All of the records should be given again verbatim.

Data entries
== == ==
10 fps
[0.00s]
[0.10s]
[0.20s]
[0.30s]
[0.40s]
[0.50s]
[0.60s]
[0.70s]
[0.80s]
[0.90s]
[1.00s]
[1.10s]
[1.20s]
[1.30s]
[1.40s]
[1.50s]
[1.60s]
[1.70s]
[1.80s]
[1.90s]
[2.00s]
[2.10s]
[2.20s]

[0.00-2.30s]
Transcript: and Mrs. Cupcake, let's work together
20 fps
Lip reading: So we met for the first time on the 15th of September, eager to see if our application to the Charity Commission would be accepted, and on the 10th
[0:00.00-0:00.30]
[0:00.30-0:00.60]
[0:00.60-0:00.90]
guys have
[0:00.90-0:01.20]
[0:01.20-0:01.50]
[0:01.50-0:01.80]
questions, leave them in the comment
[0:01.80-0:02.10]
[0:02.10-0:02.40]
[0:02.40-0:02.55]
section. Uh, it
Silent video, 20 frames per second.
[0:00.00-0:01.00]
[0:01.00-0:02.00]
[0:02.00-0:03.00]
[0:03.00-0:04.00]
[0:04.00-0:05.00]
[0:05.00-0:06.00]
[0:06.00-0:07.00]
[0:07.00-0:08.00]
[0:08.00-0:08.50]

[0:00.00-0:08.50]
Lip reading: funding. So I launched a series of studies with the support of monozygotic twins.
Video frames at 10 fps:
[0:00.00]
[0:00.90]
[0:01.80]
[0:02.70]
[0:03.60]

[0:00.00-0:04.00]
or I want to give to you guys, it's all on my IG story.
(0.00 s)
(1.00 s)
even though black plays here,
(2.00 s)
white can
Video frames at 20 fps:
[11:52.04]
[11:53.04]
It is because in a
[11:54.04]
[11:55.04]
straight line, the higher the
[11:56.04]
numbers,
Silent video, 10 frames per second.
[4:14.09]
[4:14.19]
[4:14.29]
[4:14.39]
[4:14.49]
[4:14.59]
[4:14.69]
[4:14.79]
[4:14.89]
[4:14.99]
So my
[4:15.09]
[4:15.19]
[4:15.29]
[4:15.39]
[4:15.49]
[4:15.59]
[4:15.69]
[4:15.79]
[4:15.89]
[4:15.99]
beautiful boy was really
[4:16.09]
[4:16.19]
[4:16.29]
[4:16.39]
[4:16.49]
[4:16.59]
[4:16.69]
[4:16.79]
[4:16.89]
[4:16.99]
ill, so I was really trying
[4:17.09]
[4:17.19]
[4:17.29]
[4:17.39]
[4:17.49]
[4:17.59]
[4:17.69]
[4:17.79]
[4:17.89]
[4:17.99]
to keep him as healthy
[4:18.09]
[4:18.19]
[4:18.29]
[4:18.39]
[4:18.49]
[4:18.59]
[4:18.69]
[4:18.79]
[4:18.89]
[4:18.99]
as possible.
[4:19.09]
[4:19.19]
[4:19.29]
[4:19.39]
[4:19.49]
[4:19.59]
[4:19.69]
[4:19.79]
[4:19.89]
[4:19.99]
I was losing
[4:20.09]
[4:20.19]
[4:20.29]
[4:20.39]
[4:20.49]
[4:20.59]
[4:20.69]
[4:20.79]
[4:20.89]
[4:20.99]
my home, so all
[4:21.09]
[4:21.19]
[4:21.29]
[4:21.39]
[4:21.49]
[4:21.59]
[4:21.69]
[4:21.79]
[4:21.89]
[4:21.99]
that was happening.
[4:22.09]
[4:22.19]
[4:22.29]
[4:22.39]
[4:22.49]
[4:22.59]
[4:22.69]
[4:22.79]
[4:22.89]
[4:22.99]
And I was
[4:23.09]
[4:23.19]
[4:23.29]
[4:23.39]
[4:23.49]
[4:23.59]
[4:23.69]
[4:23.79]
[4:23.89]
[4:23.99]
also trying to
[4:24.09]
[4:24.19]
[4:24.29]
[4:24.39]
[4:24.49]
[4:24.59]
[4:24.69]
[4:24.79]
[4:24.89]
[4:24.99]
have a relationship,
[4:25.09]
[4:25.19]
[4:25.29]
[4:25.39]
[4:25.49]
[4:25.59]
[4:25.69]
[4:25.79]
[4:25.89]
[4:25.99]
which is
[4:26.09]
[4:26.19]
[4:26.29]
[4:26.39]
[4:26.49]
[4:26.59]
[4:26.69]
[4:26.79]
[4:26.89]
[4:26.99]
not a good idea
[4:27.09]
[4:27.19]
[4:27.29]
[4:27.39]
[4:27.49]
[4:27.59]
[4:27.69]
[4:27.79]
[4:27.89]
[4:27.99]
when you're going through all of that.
== == ==
**TASK OUTPUT:**
10 fps
[0.00s]
[0.10s]
[0.20s]
[0.30s]
[0.40s]
[0.50s]
[0.60s]
[0.70s]
[0.80s]
[0.90s]
[1.00s]
[1.10s]
[1.20s]
[1.30s]
[1.40s]
[1.50s]
[1.60s]
[1.70s]
[1.80s]
[1.90s]
[2.00s]
[2.10s]
[2.20s]

[0.00-2.30s]
Transcript: and Mrs. Cupcake, let's work together
20 fps
Lip reading: So we met for the first time on the 15th of September, eager to see if our application to the Charity Commission would be accepted, and on the 10th
[0:00.00-0:00.30]
[0:00.30-0:00.60]
[0:00.60-0:00.90]
guys have
[0:00.90-0:01.20]
[0:01.20-0:01.50]
[0:01.50-0:01.80]
questions, leave them in the comment
[0:01.80-0:02.10]
[0:02.10-0:02.40]
[0:02.40-0:02.55]
section. Uh, it
Silent video, 20 frames per second.
[0:00.00-0:01.00]
[0:01.00-0:02.00]
[0:02.00-0:03.00]
[0:03.00-0:04.00]
[0:04.00-0:05.00]
[0:05.00-0:06.00]
[0:06.00-0:07.00]
[0:07.00-0:08.00]
[0:08.00-0:08.50]

[0:00.00-0:08.50]
Lip reading: funding. So I launched a series of studies with the support of monozygotic twins.
Video frames at 10 fps:
[0:00.00]
[0:00.90]
[0:01.80]
[0:02.70]
[0:03.60]

[0:00.00-0:04.00]
or I want to give to you guys, it's all on my IG story.
(0.00 s)
(1.00 s)
even though black plays here,
(2.00 s)
white can
Video frames at 20 fps:
[11:52.04]
[11:53.04]
It is because in a
[11:54.04]
[11:55.04]
straight line, the higher the
[11:56.04]
numbers,
Silent video, 10 frames per second.
[4:14.09]
[4:14.19]
[4:14.29]
[4:14.39]
[4:14.49]
[4:14.59]
[4:14.69]
[4:14.79]
[4:14.89]
[4:14.99]
So my
[4:15.09]
[4:15.19]
[4:15.29]
[4:15.39]
[4:15.49]
[4:15.59]
[4:15.69]
[4:15.79]
[4:15.89]
[4:15.99]
beautiful boy was really
[4:16.09]
[4:16.19]
[4:16.29]
[4:16.39]
[4:16.49]
[4:16.59]
[4:16.69]
[4:16.79]
[4:16.89]
[4:16.99]
ill, so I was really trying
[4:17.09]
[4:17.19]
[4:17.29]
[4:17.39]
[4:17.49]
[4:17.59]
[4:17.69]
[4:17.79]
[4:17.89]
[4:17.99]
to keep him as healthy
[4:18.09]
[4:18.19]
[4:18.29]
[4:18.39]
[4:18.49]
[4:18.59]
[4:18.69]
[4:18.79]
[4:18.89]
[4:18.99]
as possible.
[4:19.09]
[4:19.19]
[4:19.29]
[4:19.39]
[4:19.49]
[4:19.59]
[4:19.69]
[4:19.79]
[4:19.89]
[4:19.99]
I was losing
[4:20.09]
[4:20.19]
[4:20.29]
[4:20.39]
[4:20.49]
[4:20.59]
[4:20.69]
[4:20.79]
[4:20.89]
[4:20.99]
my home, so all
[4:21.09]
[4:21.19]
[4:21.29]
[4:21.39]
[4:21.49]
[4:21.59]
[4:21.69]
[4:21.79]
[4:21.89]
[4:21.99]
that was happening.
[4:22.09]
[4:22.19]
[4:22.29]
[4:22.39]
[4:22.49]
[4:22.59]
[4:22.69]
[4:22.79]
[4:22.89]
[4:22.99]
And I was
[4:23.09]
[4:23.19]
[4:23.29]
[4:23.39]
[4:23.49]
[4:23.59]
[4:23.69]
[4:23.79]
[4:23.89]
[4:23.99]
also trying to
[4:24.09]
[4:24.19]
[4:24.29]
[4:24.39]
[4:24.49]
[4:24.59]
[4:24.69]
[4:24.79]
[4:24.89]
[4:24.99]
have a relationship,
[4:25.09]
[4:25.19]
[4:25.29]
[4:25.39]
[4:25.49]
[4:25.59]
[4:25.69]
[4:25.79]
[4:25.89]
[4:25.99]
which is
[4:26.09]
[4:26.19]
[4:26.29]
[4:26.39]
[4:26.49]
[4:26.59]
[4:26.69]
[4:26.79]
[4:26.89]
[4:26.99]
not a good idea
[4:27.09]
[4:27.19]
[4:27.29]
[4:27.39]
[4:27.49]
[4:27.59]
[4:27.69]
[4:27.79]
[4:27.89]
[4:27.99]
when you're going through all of that.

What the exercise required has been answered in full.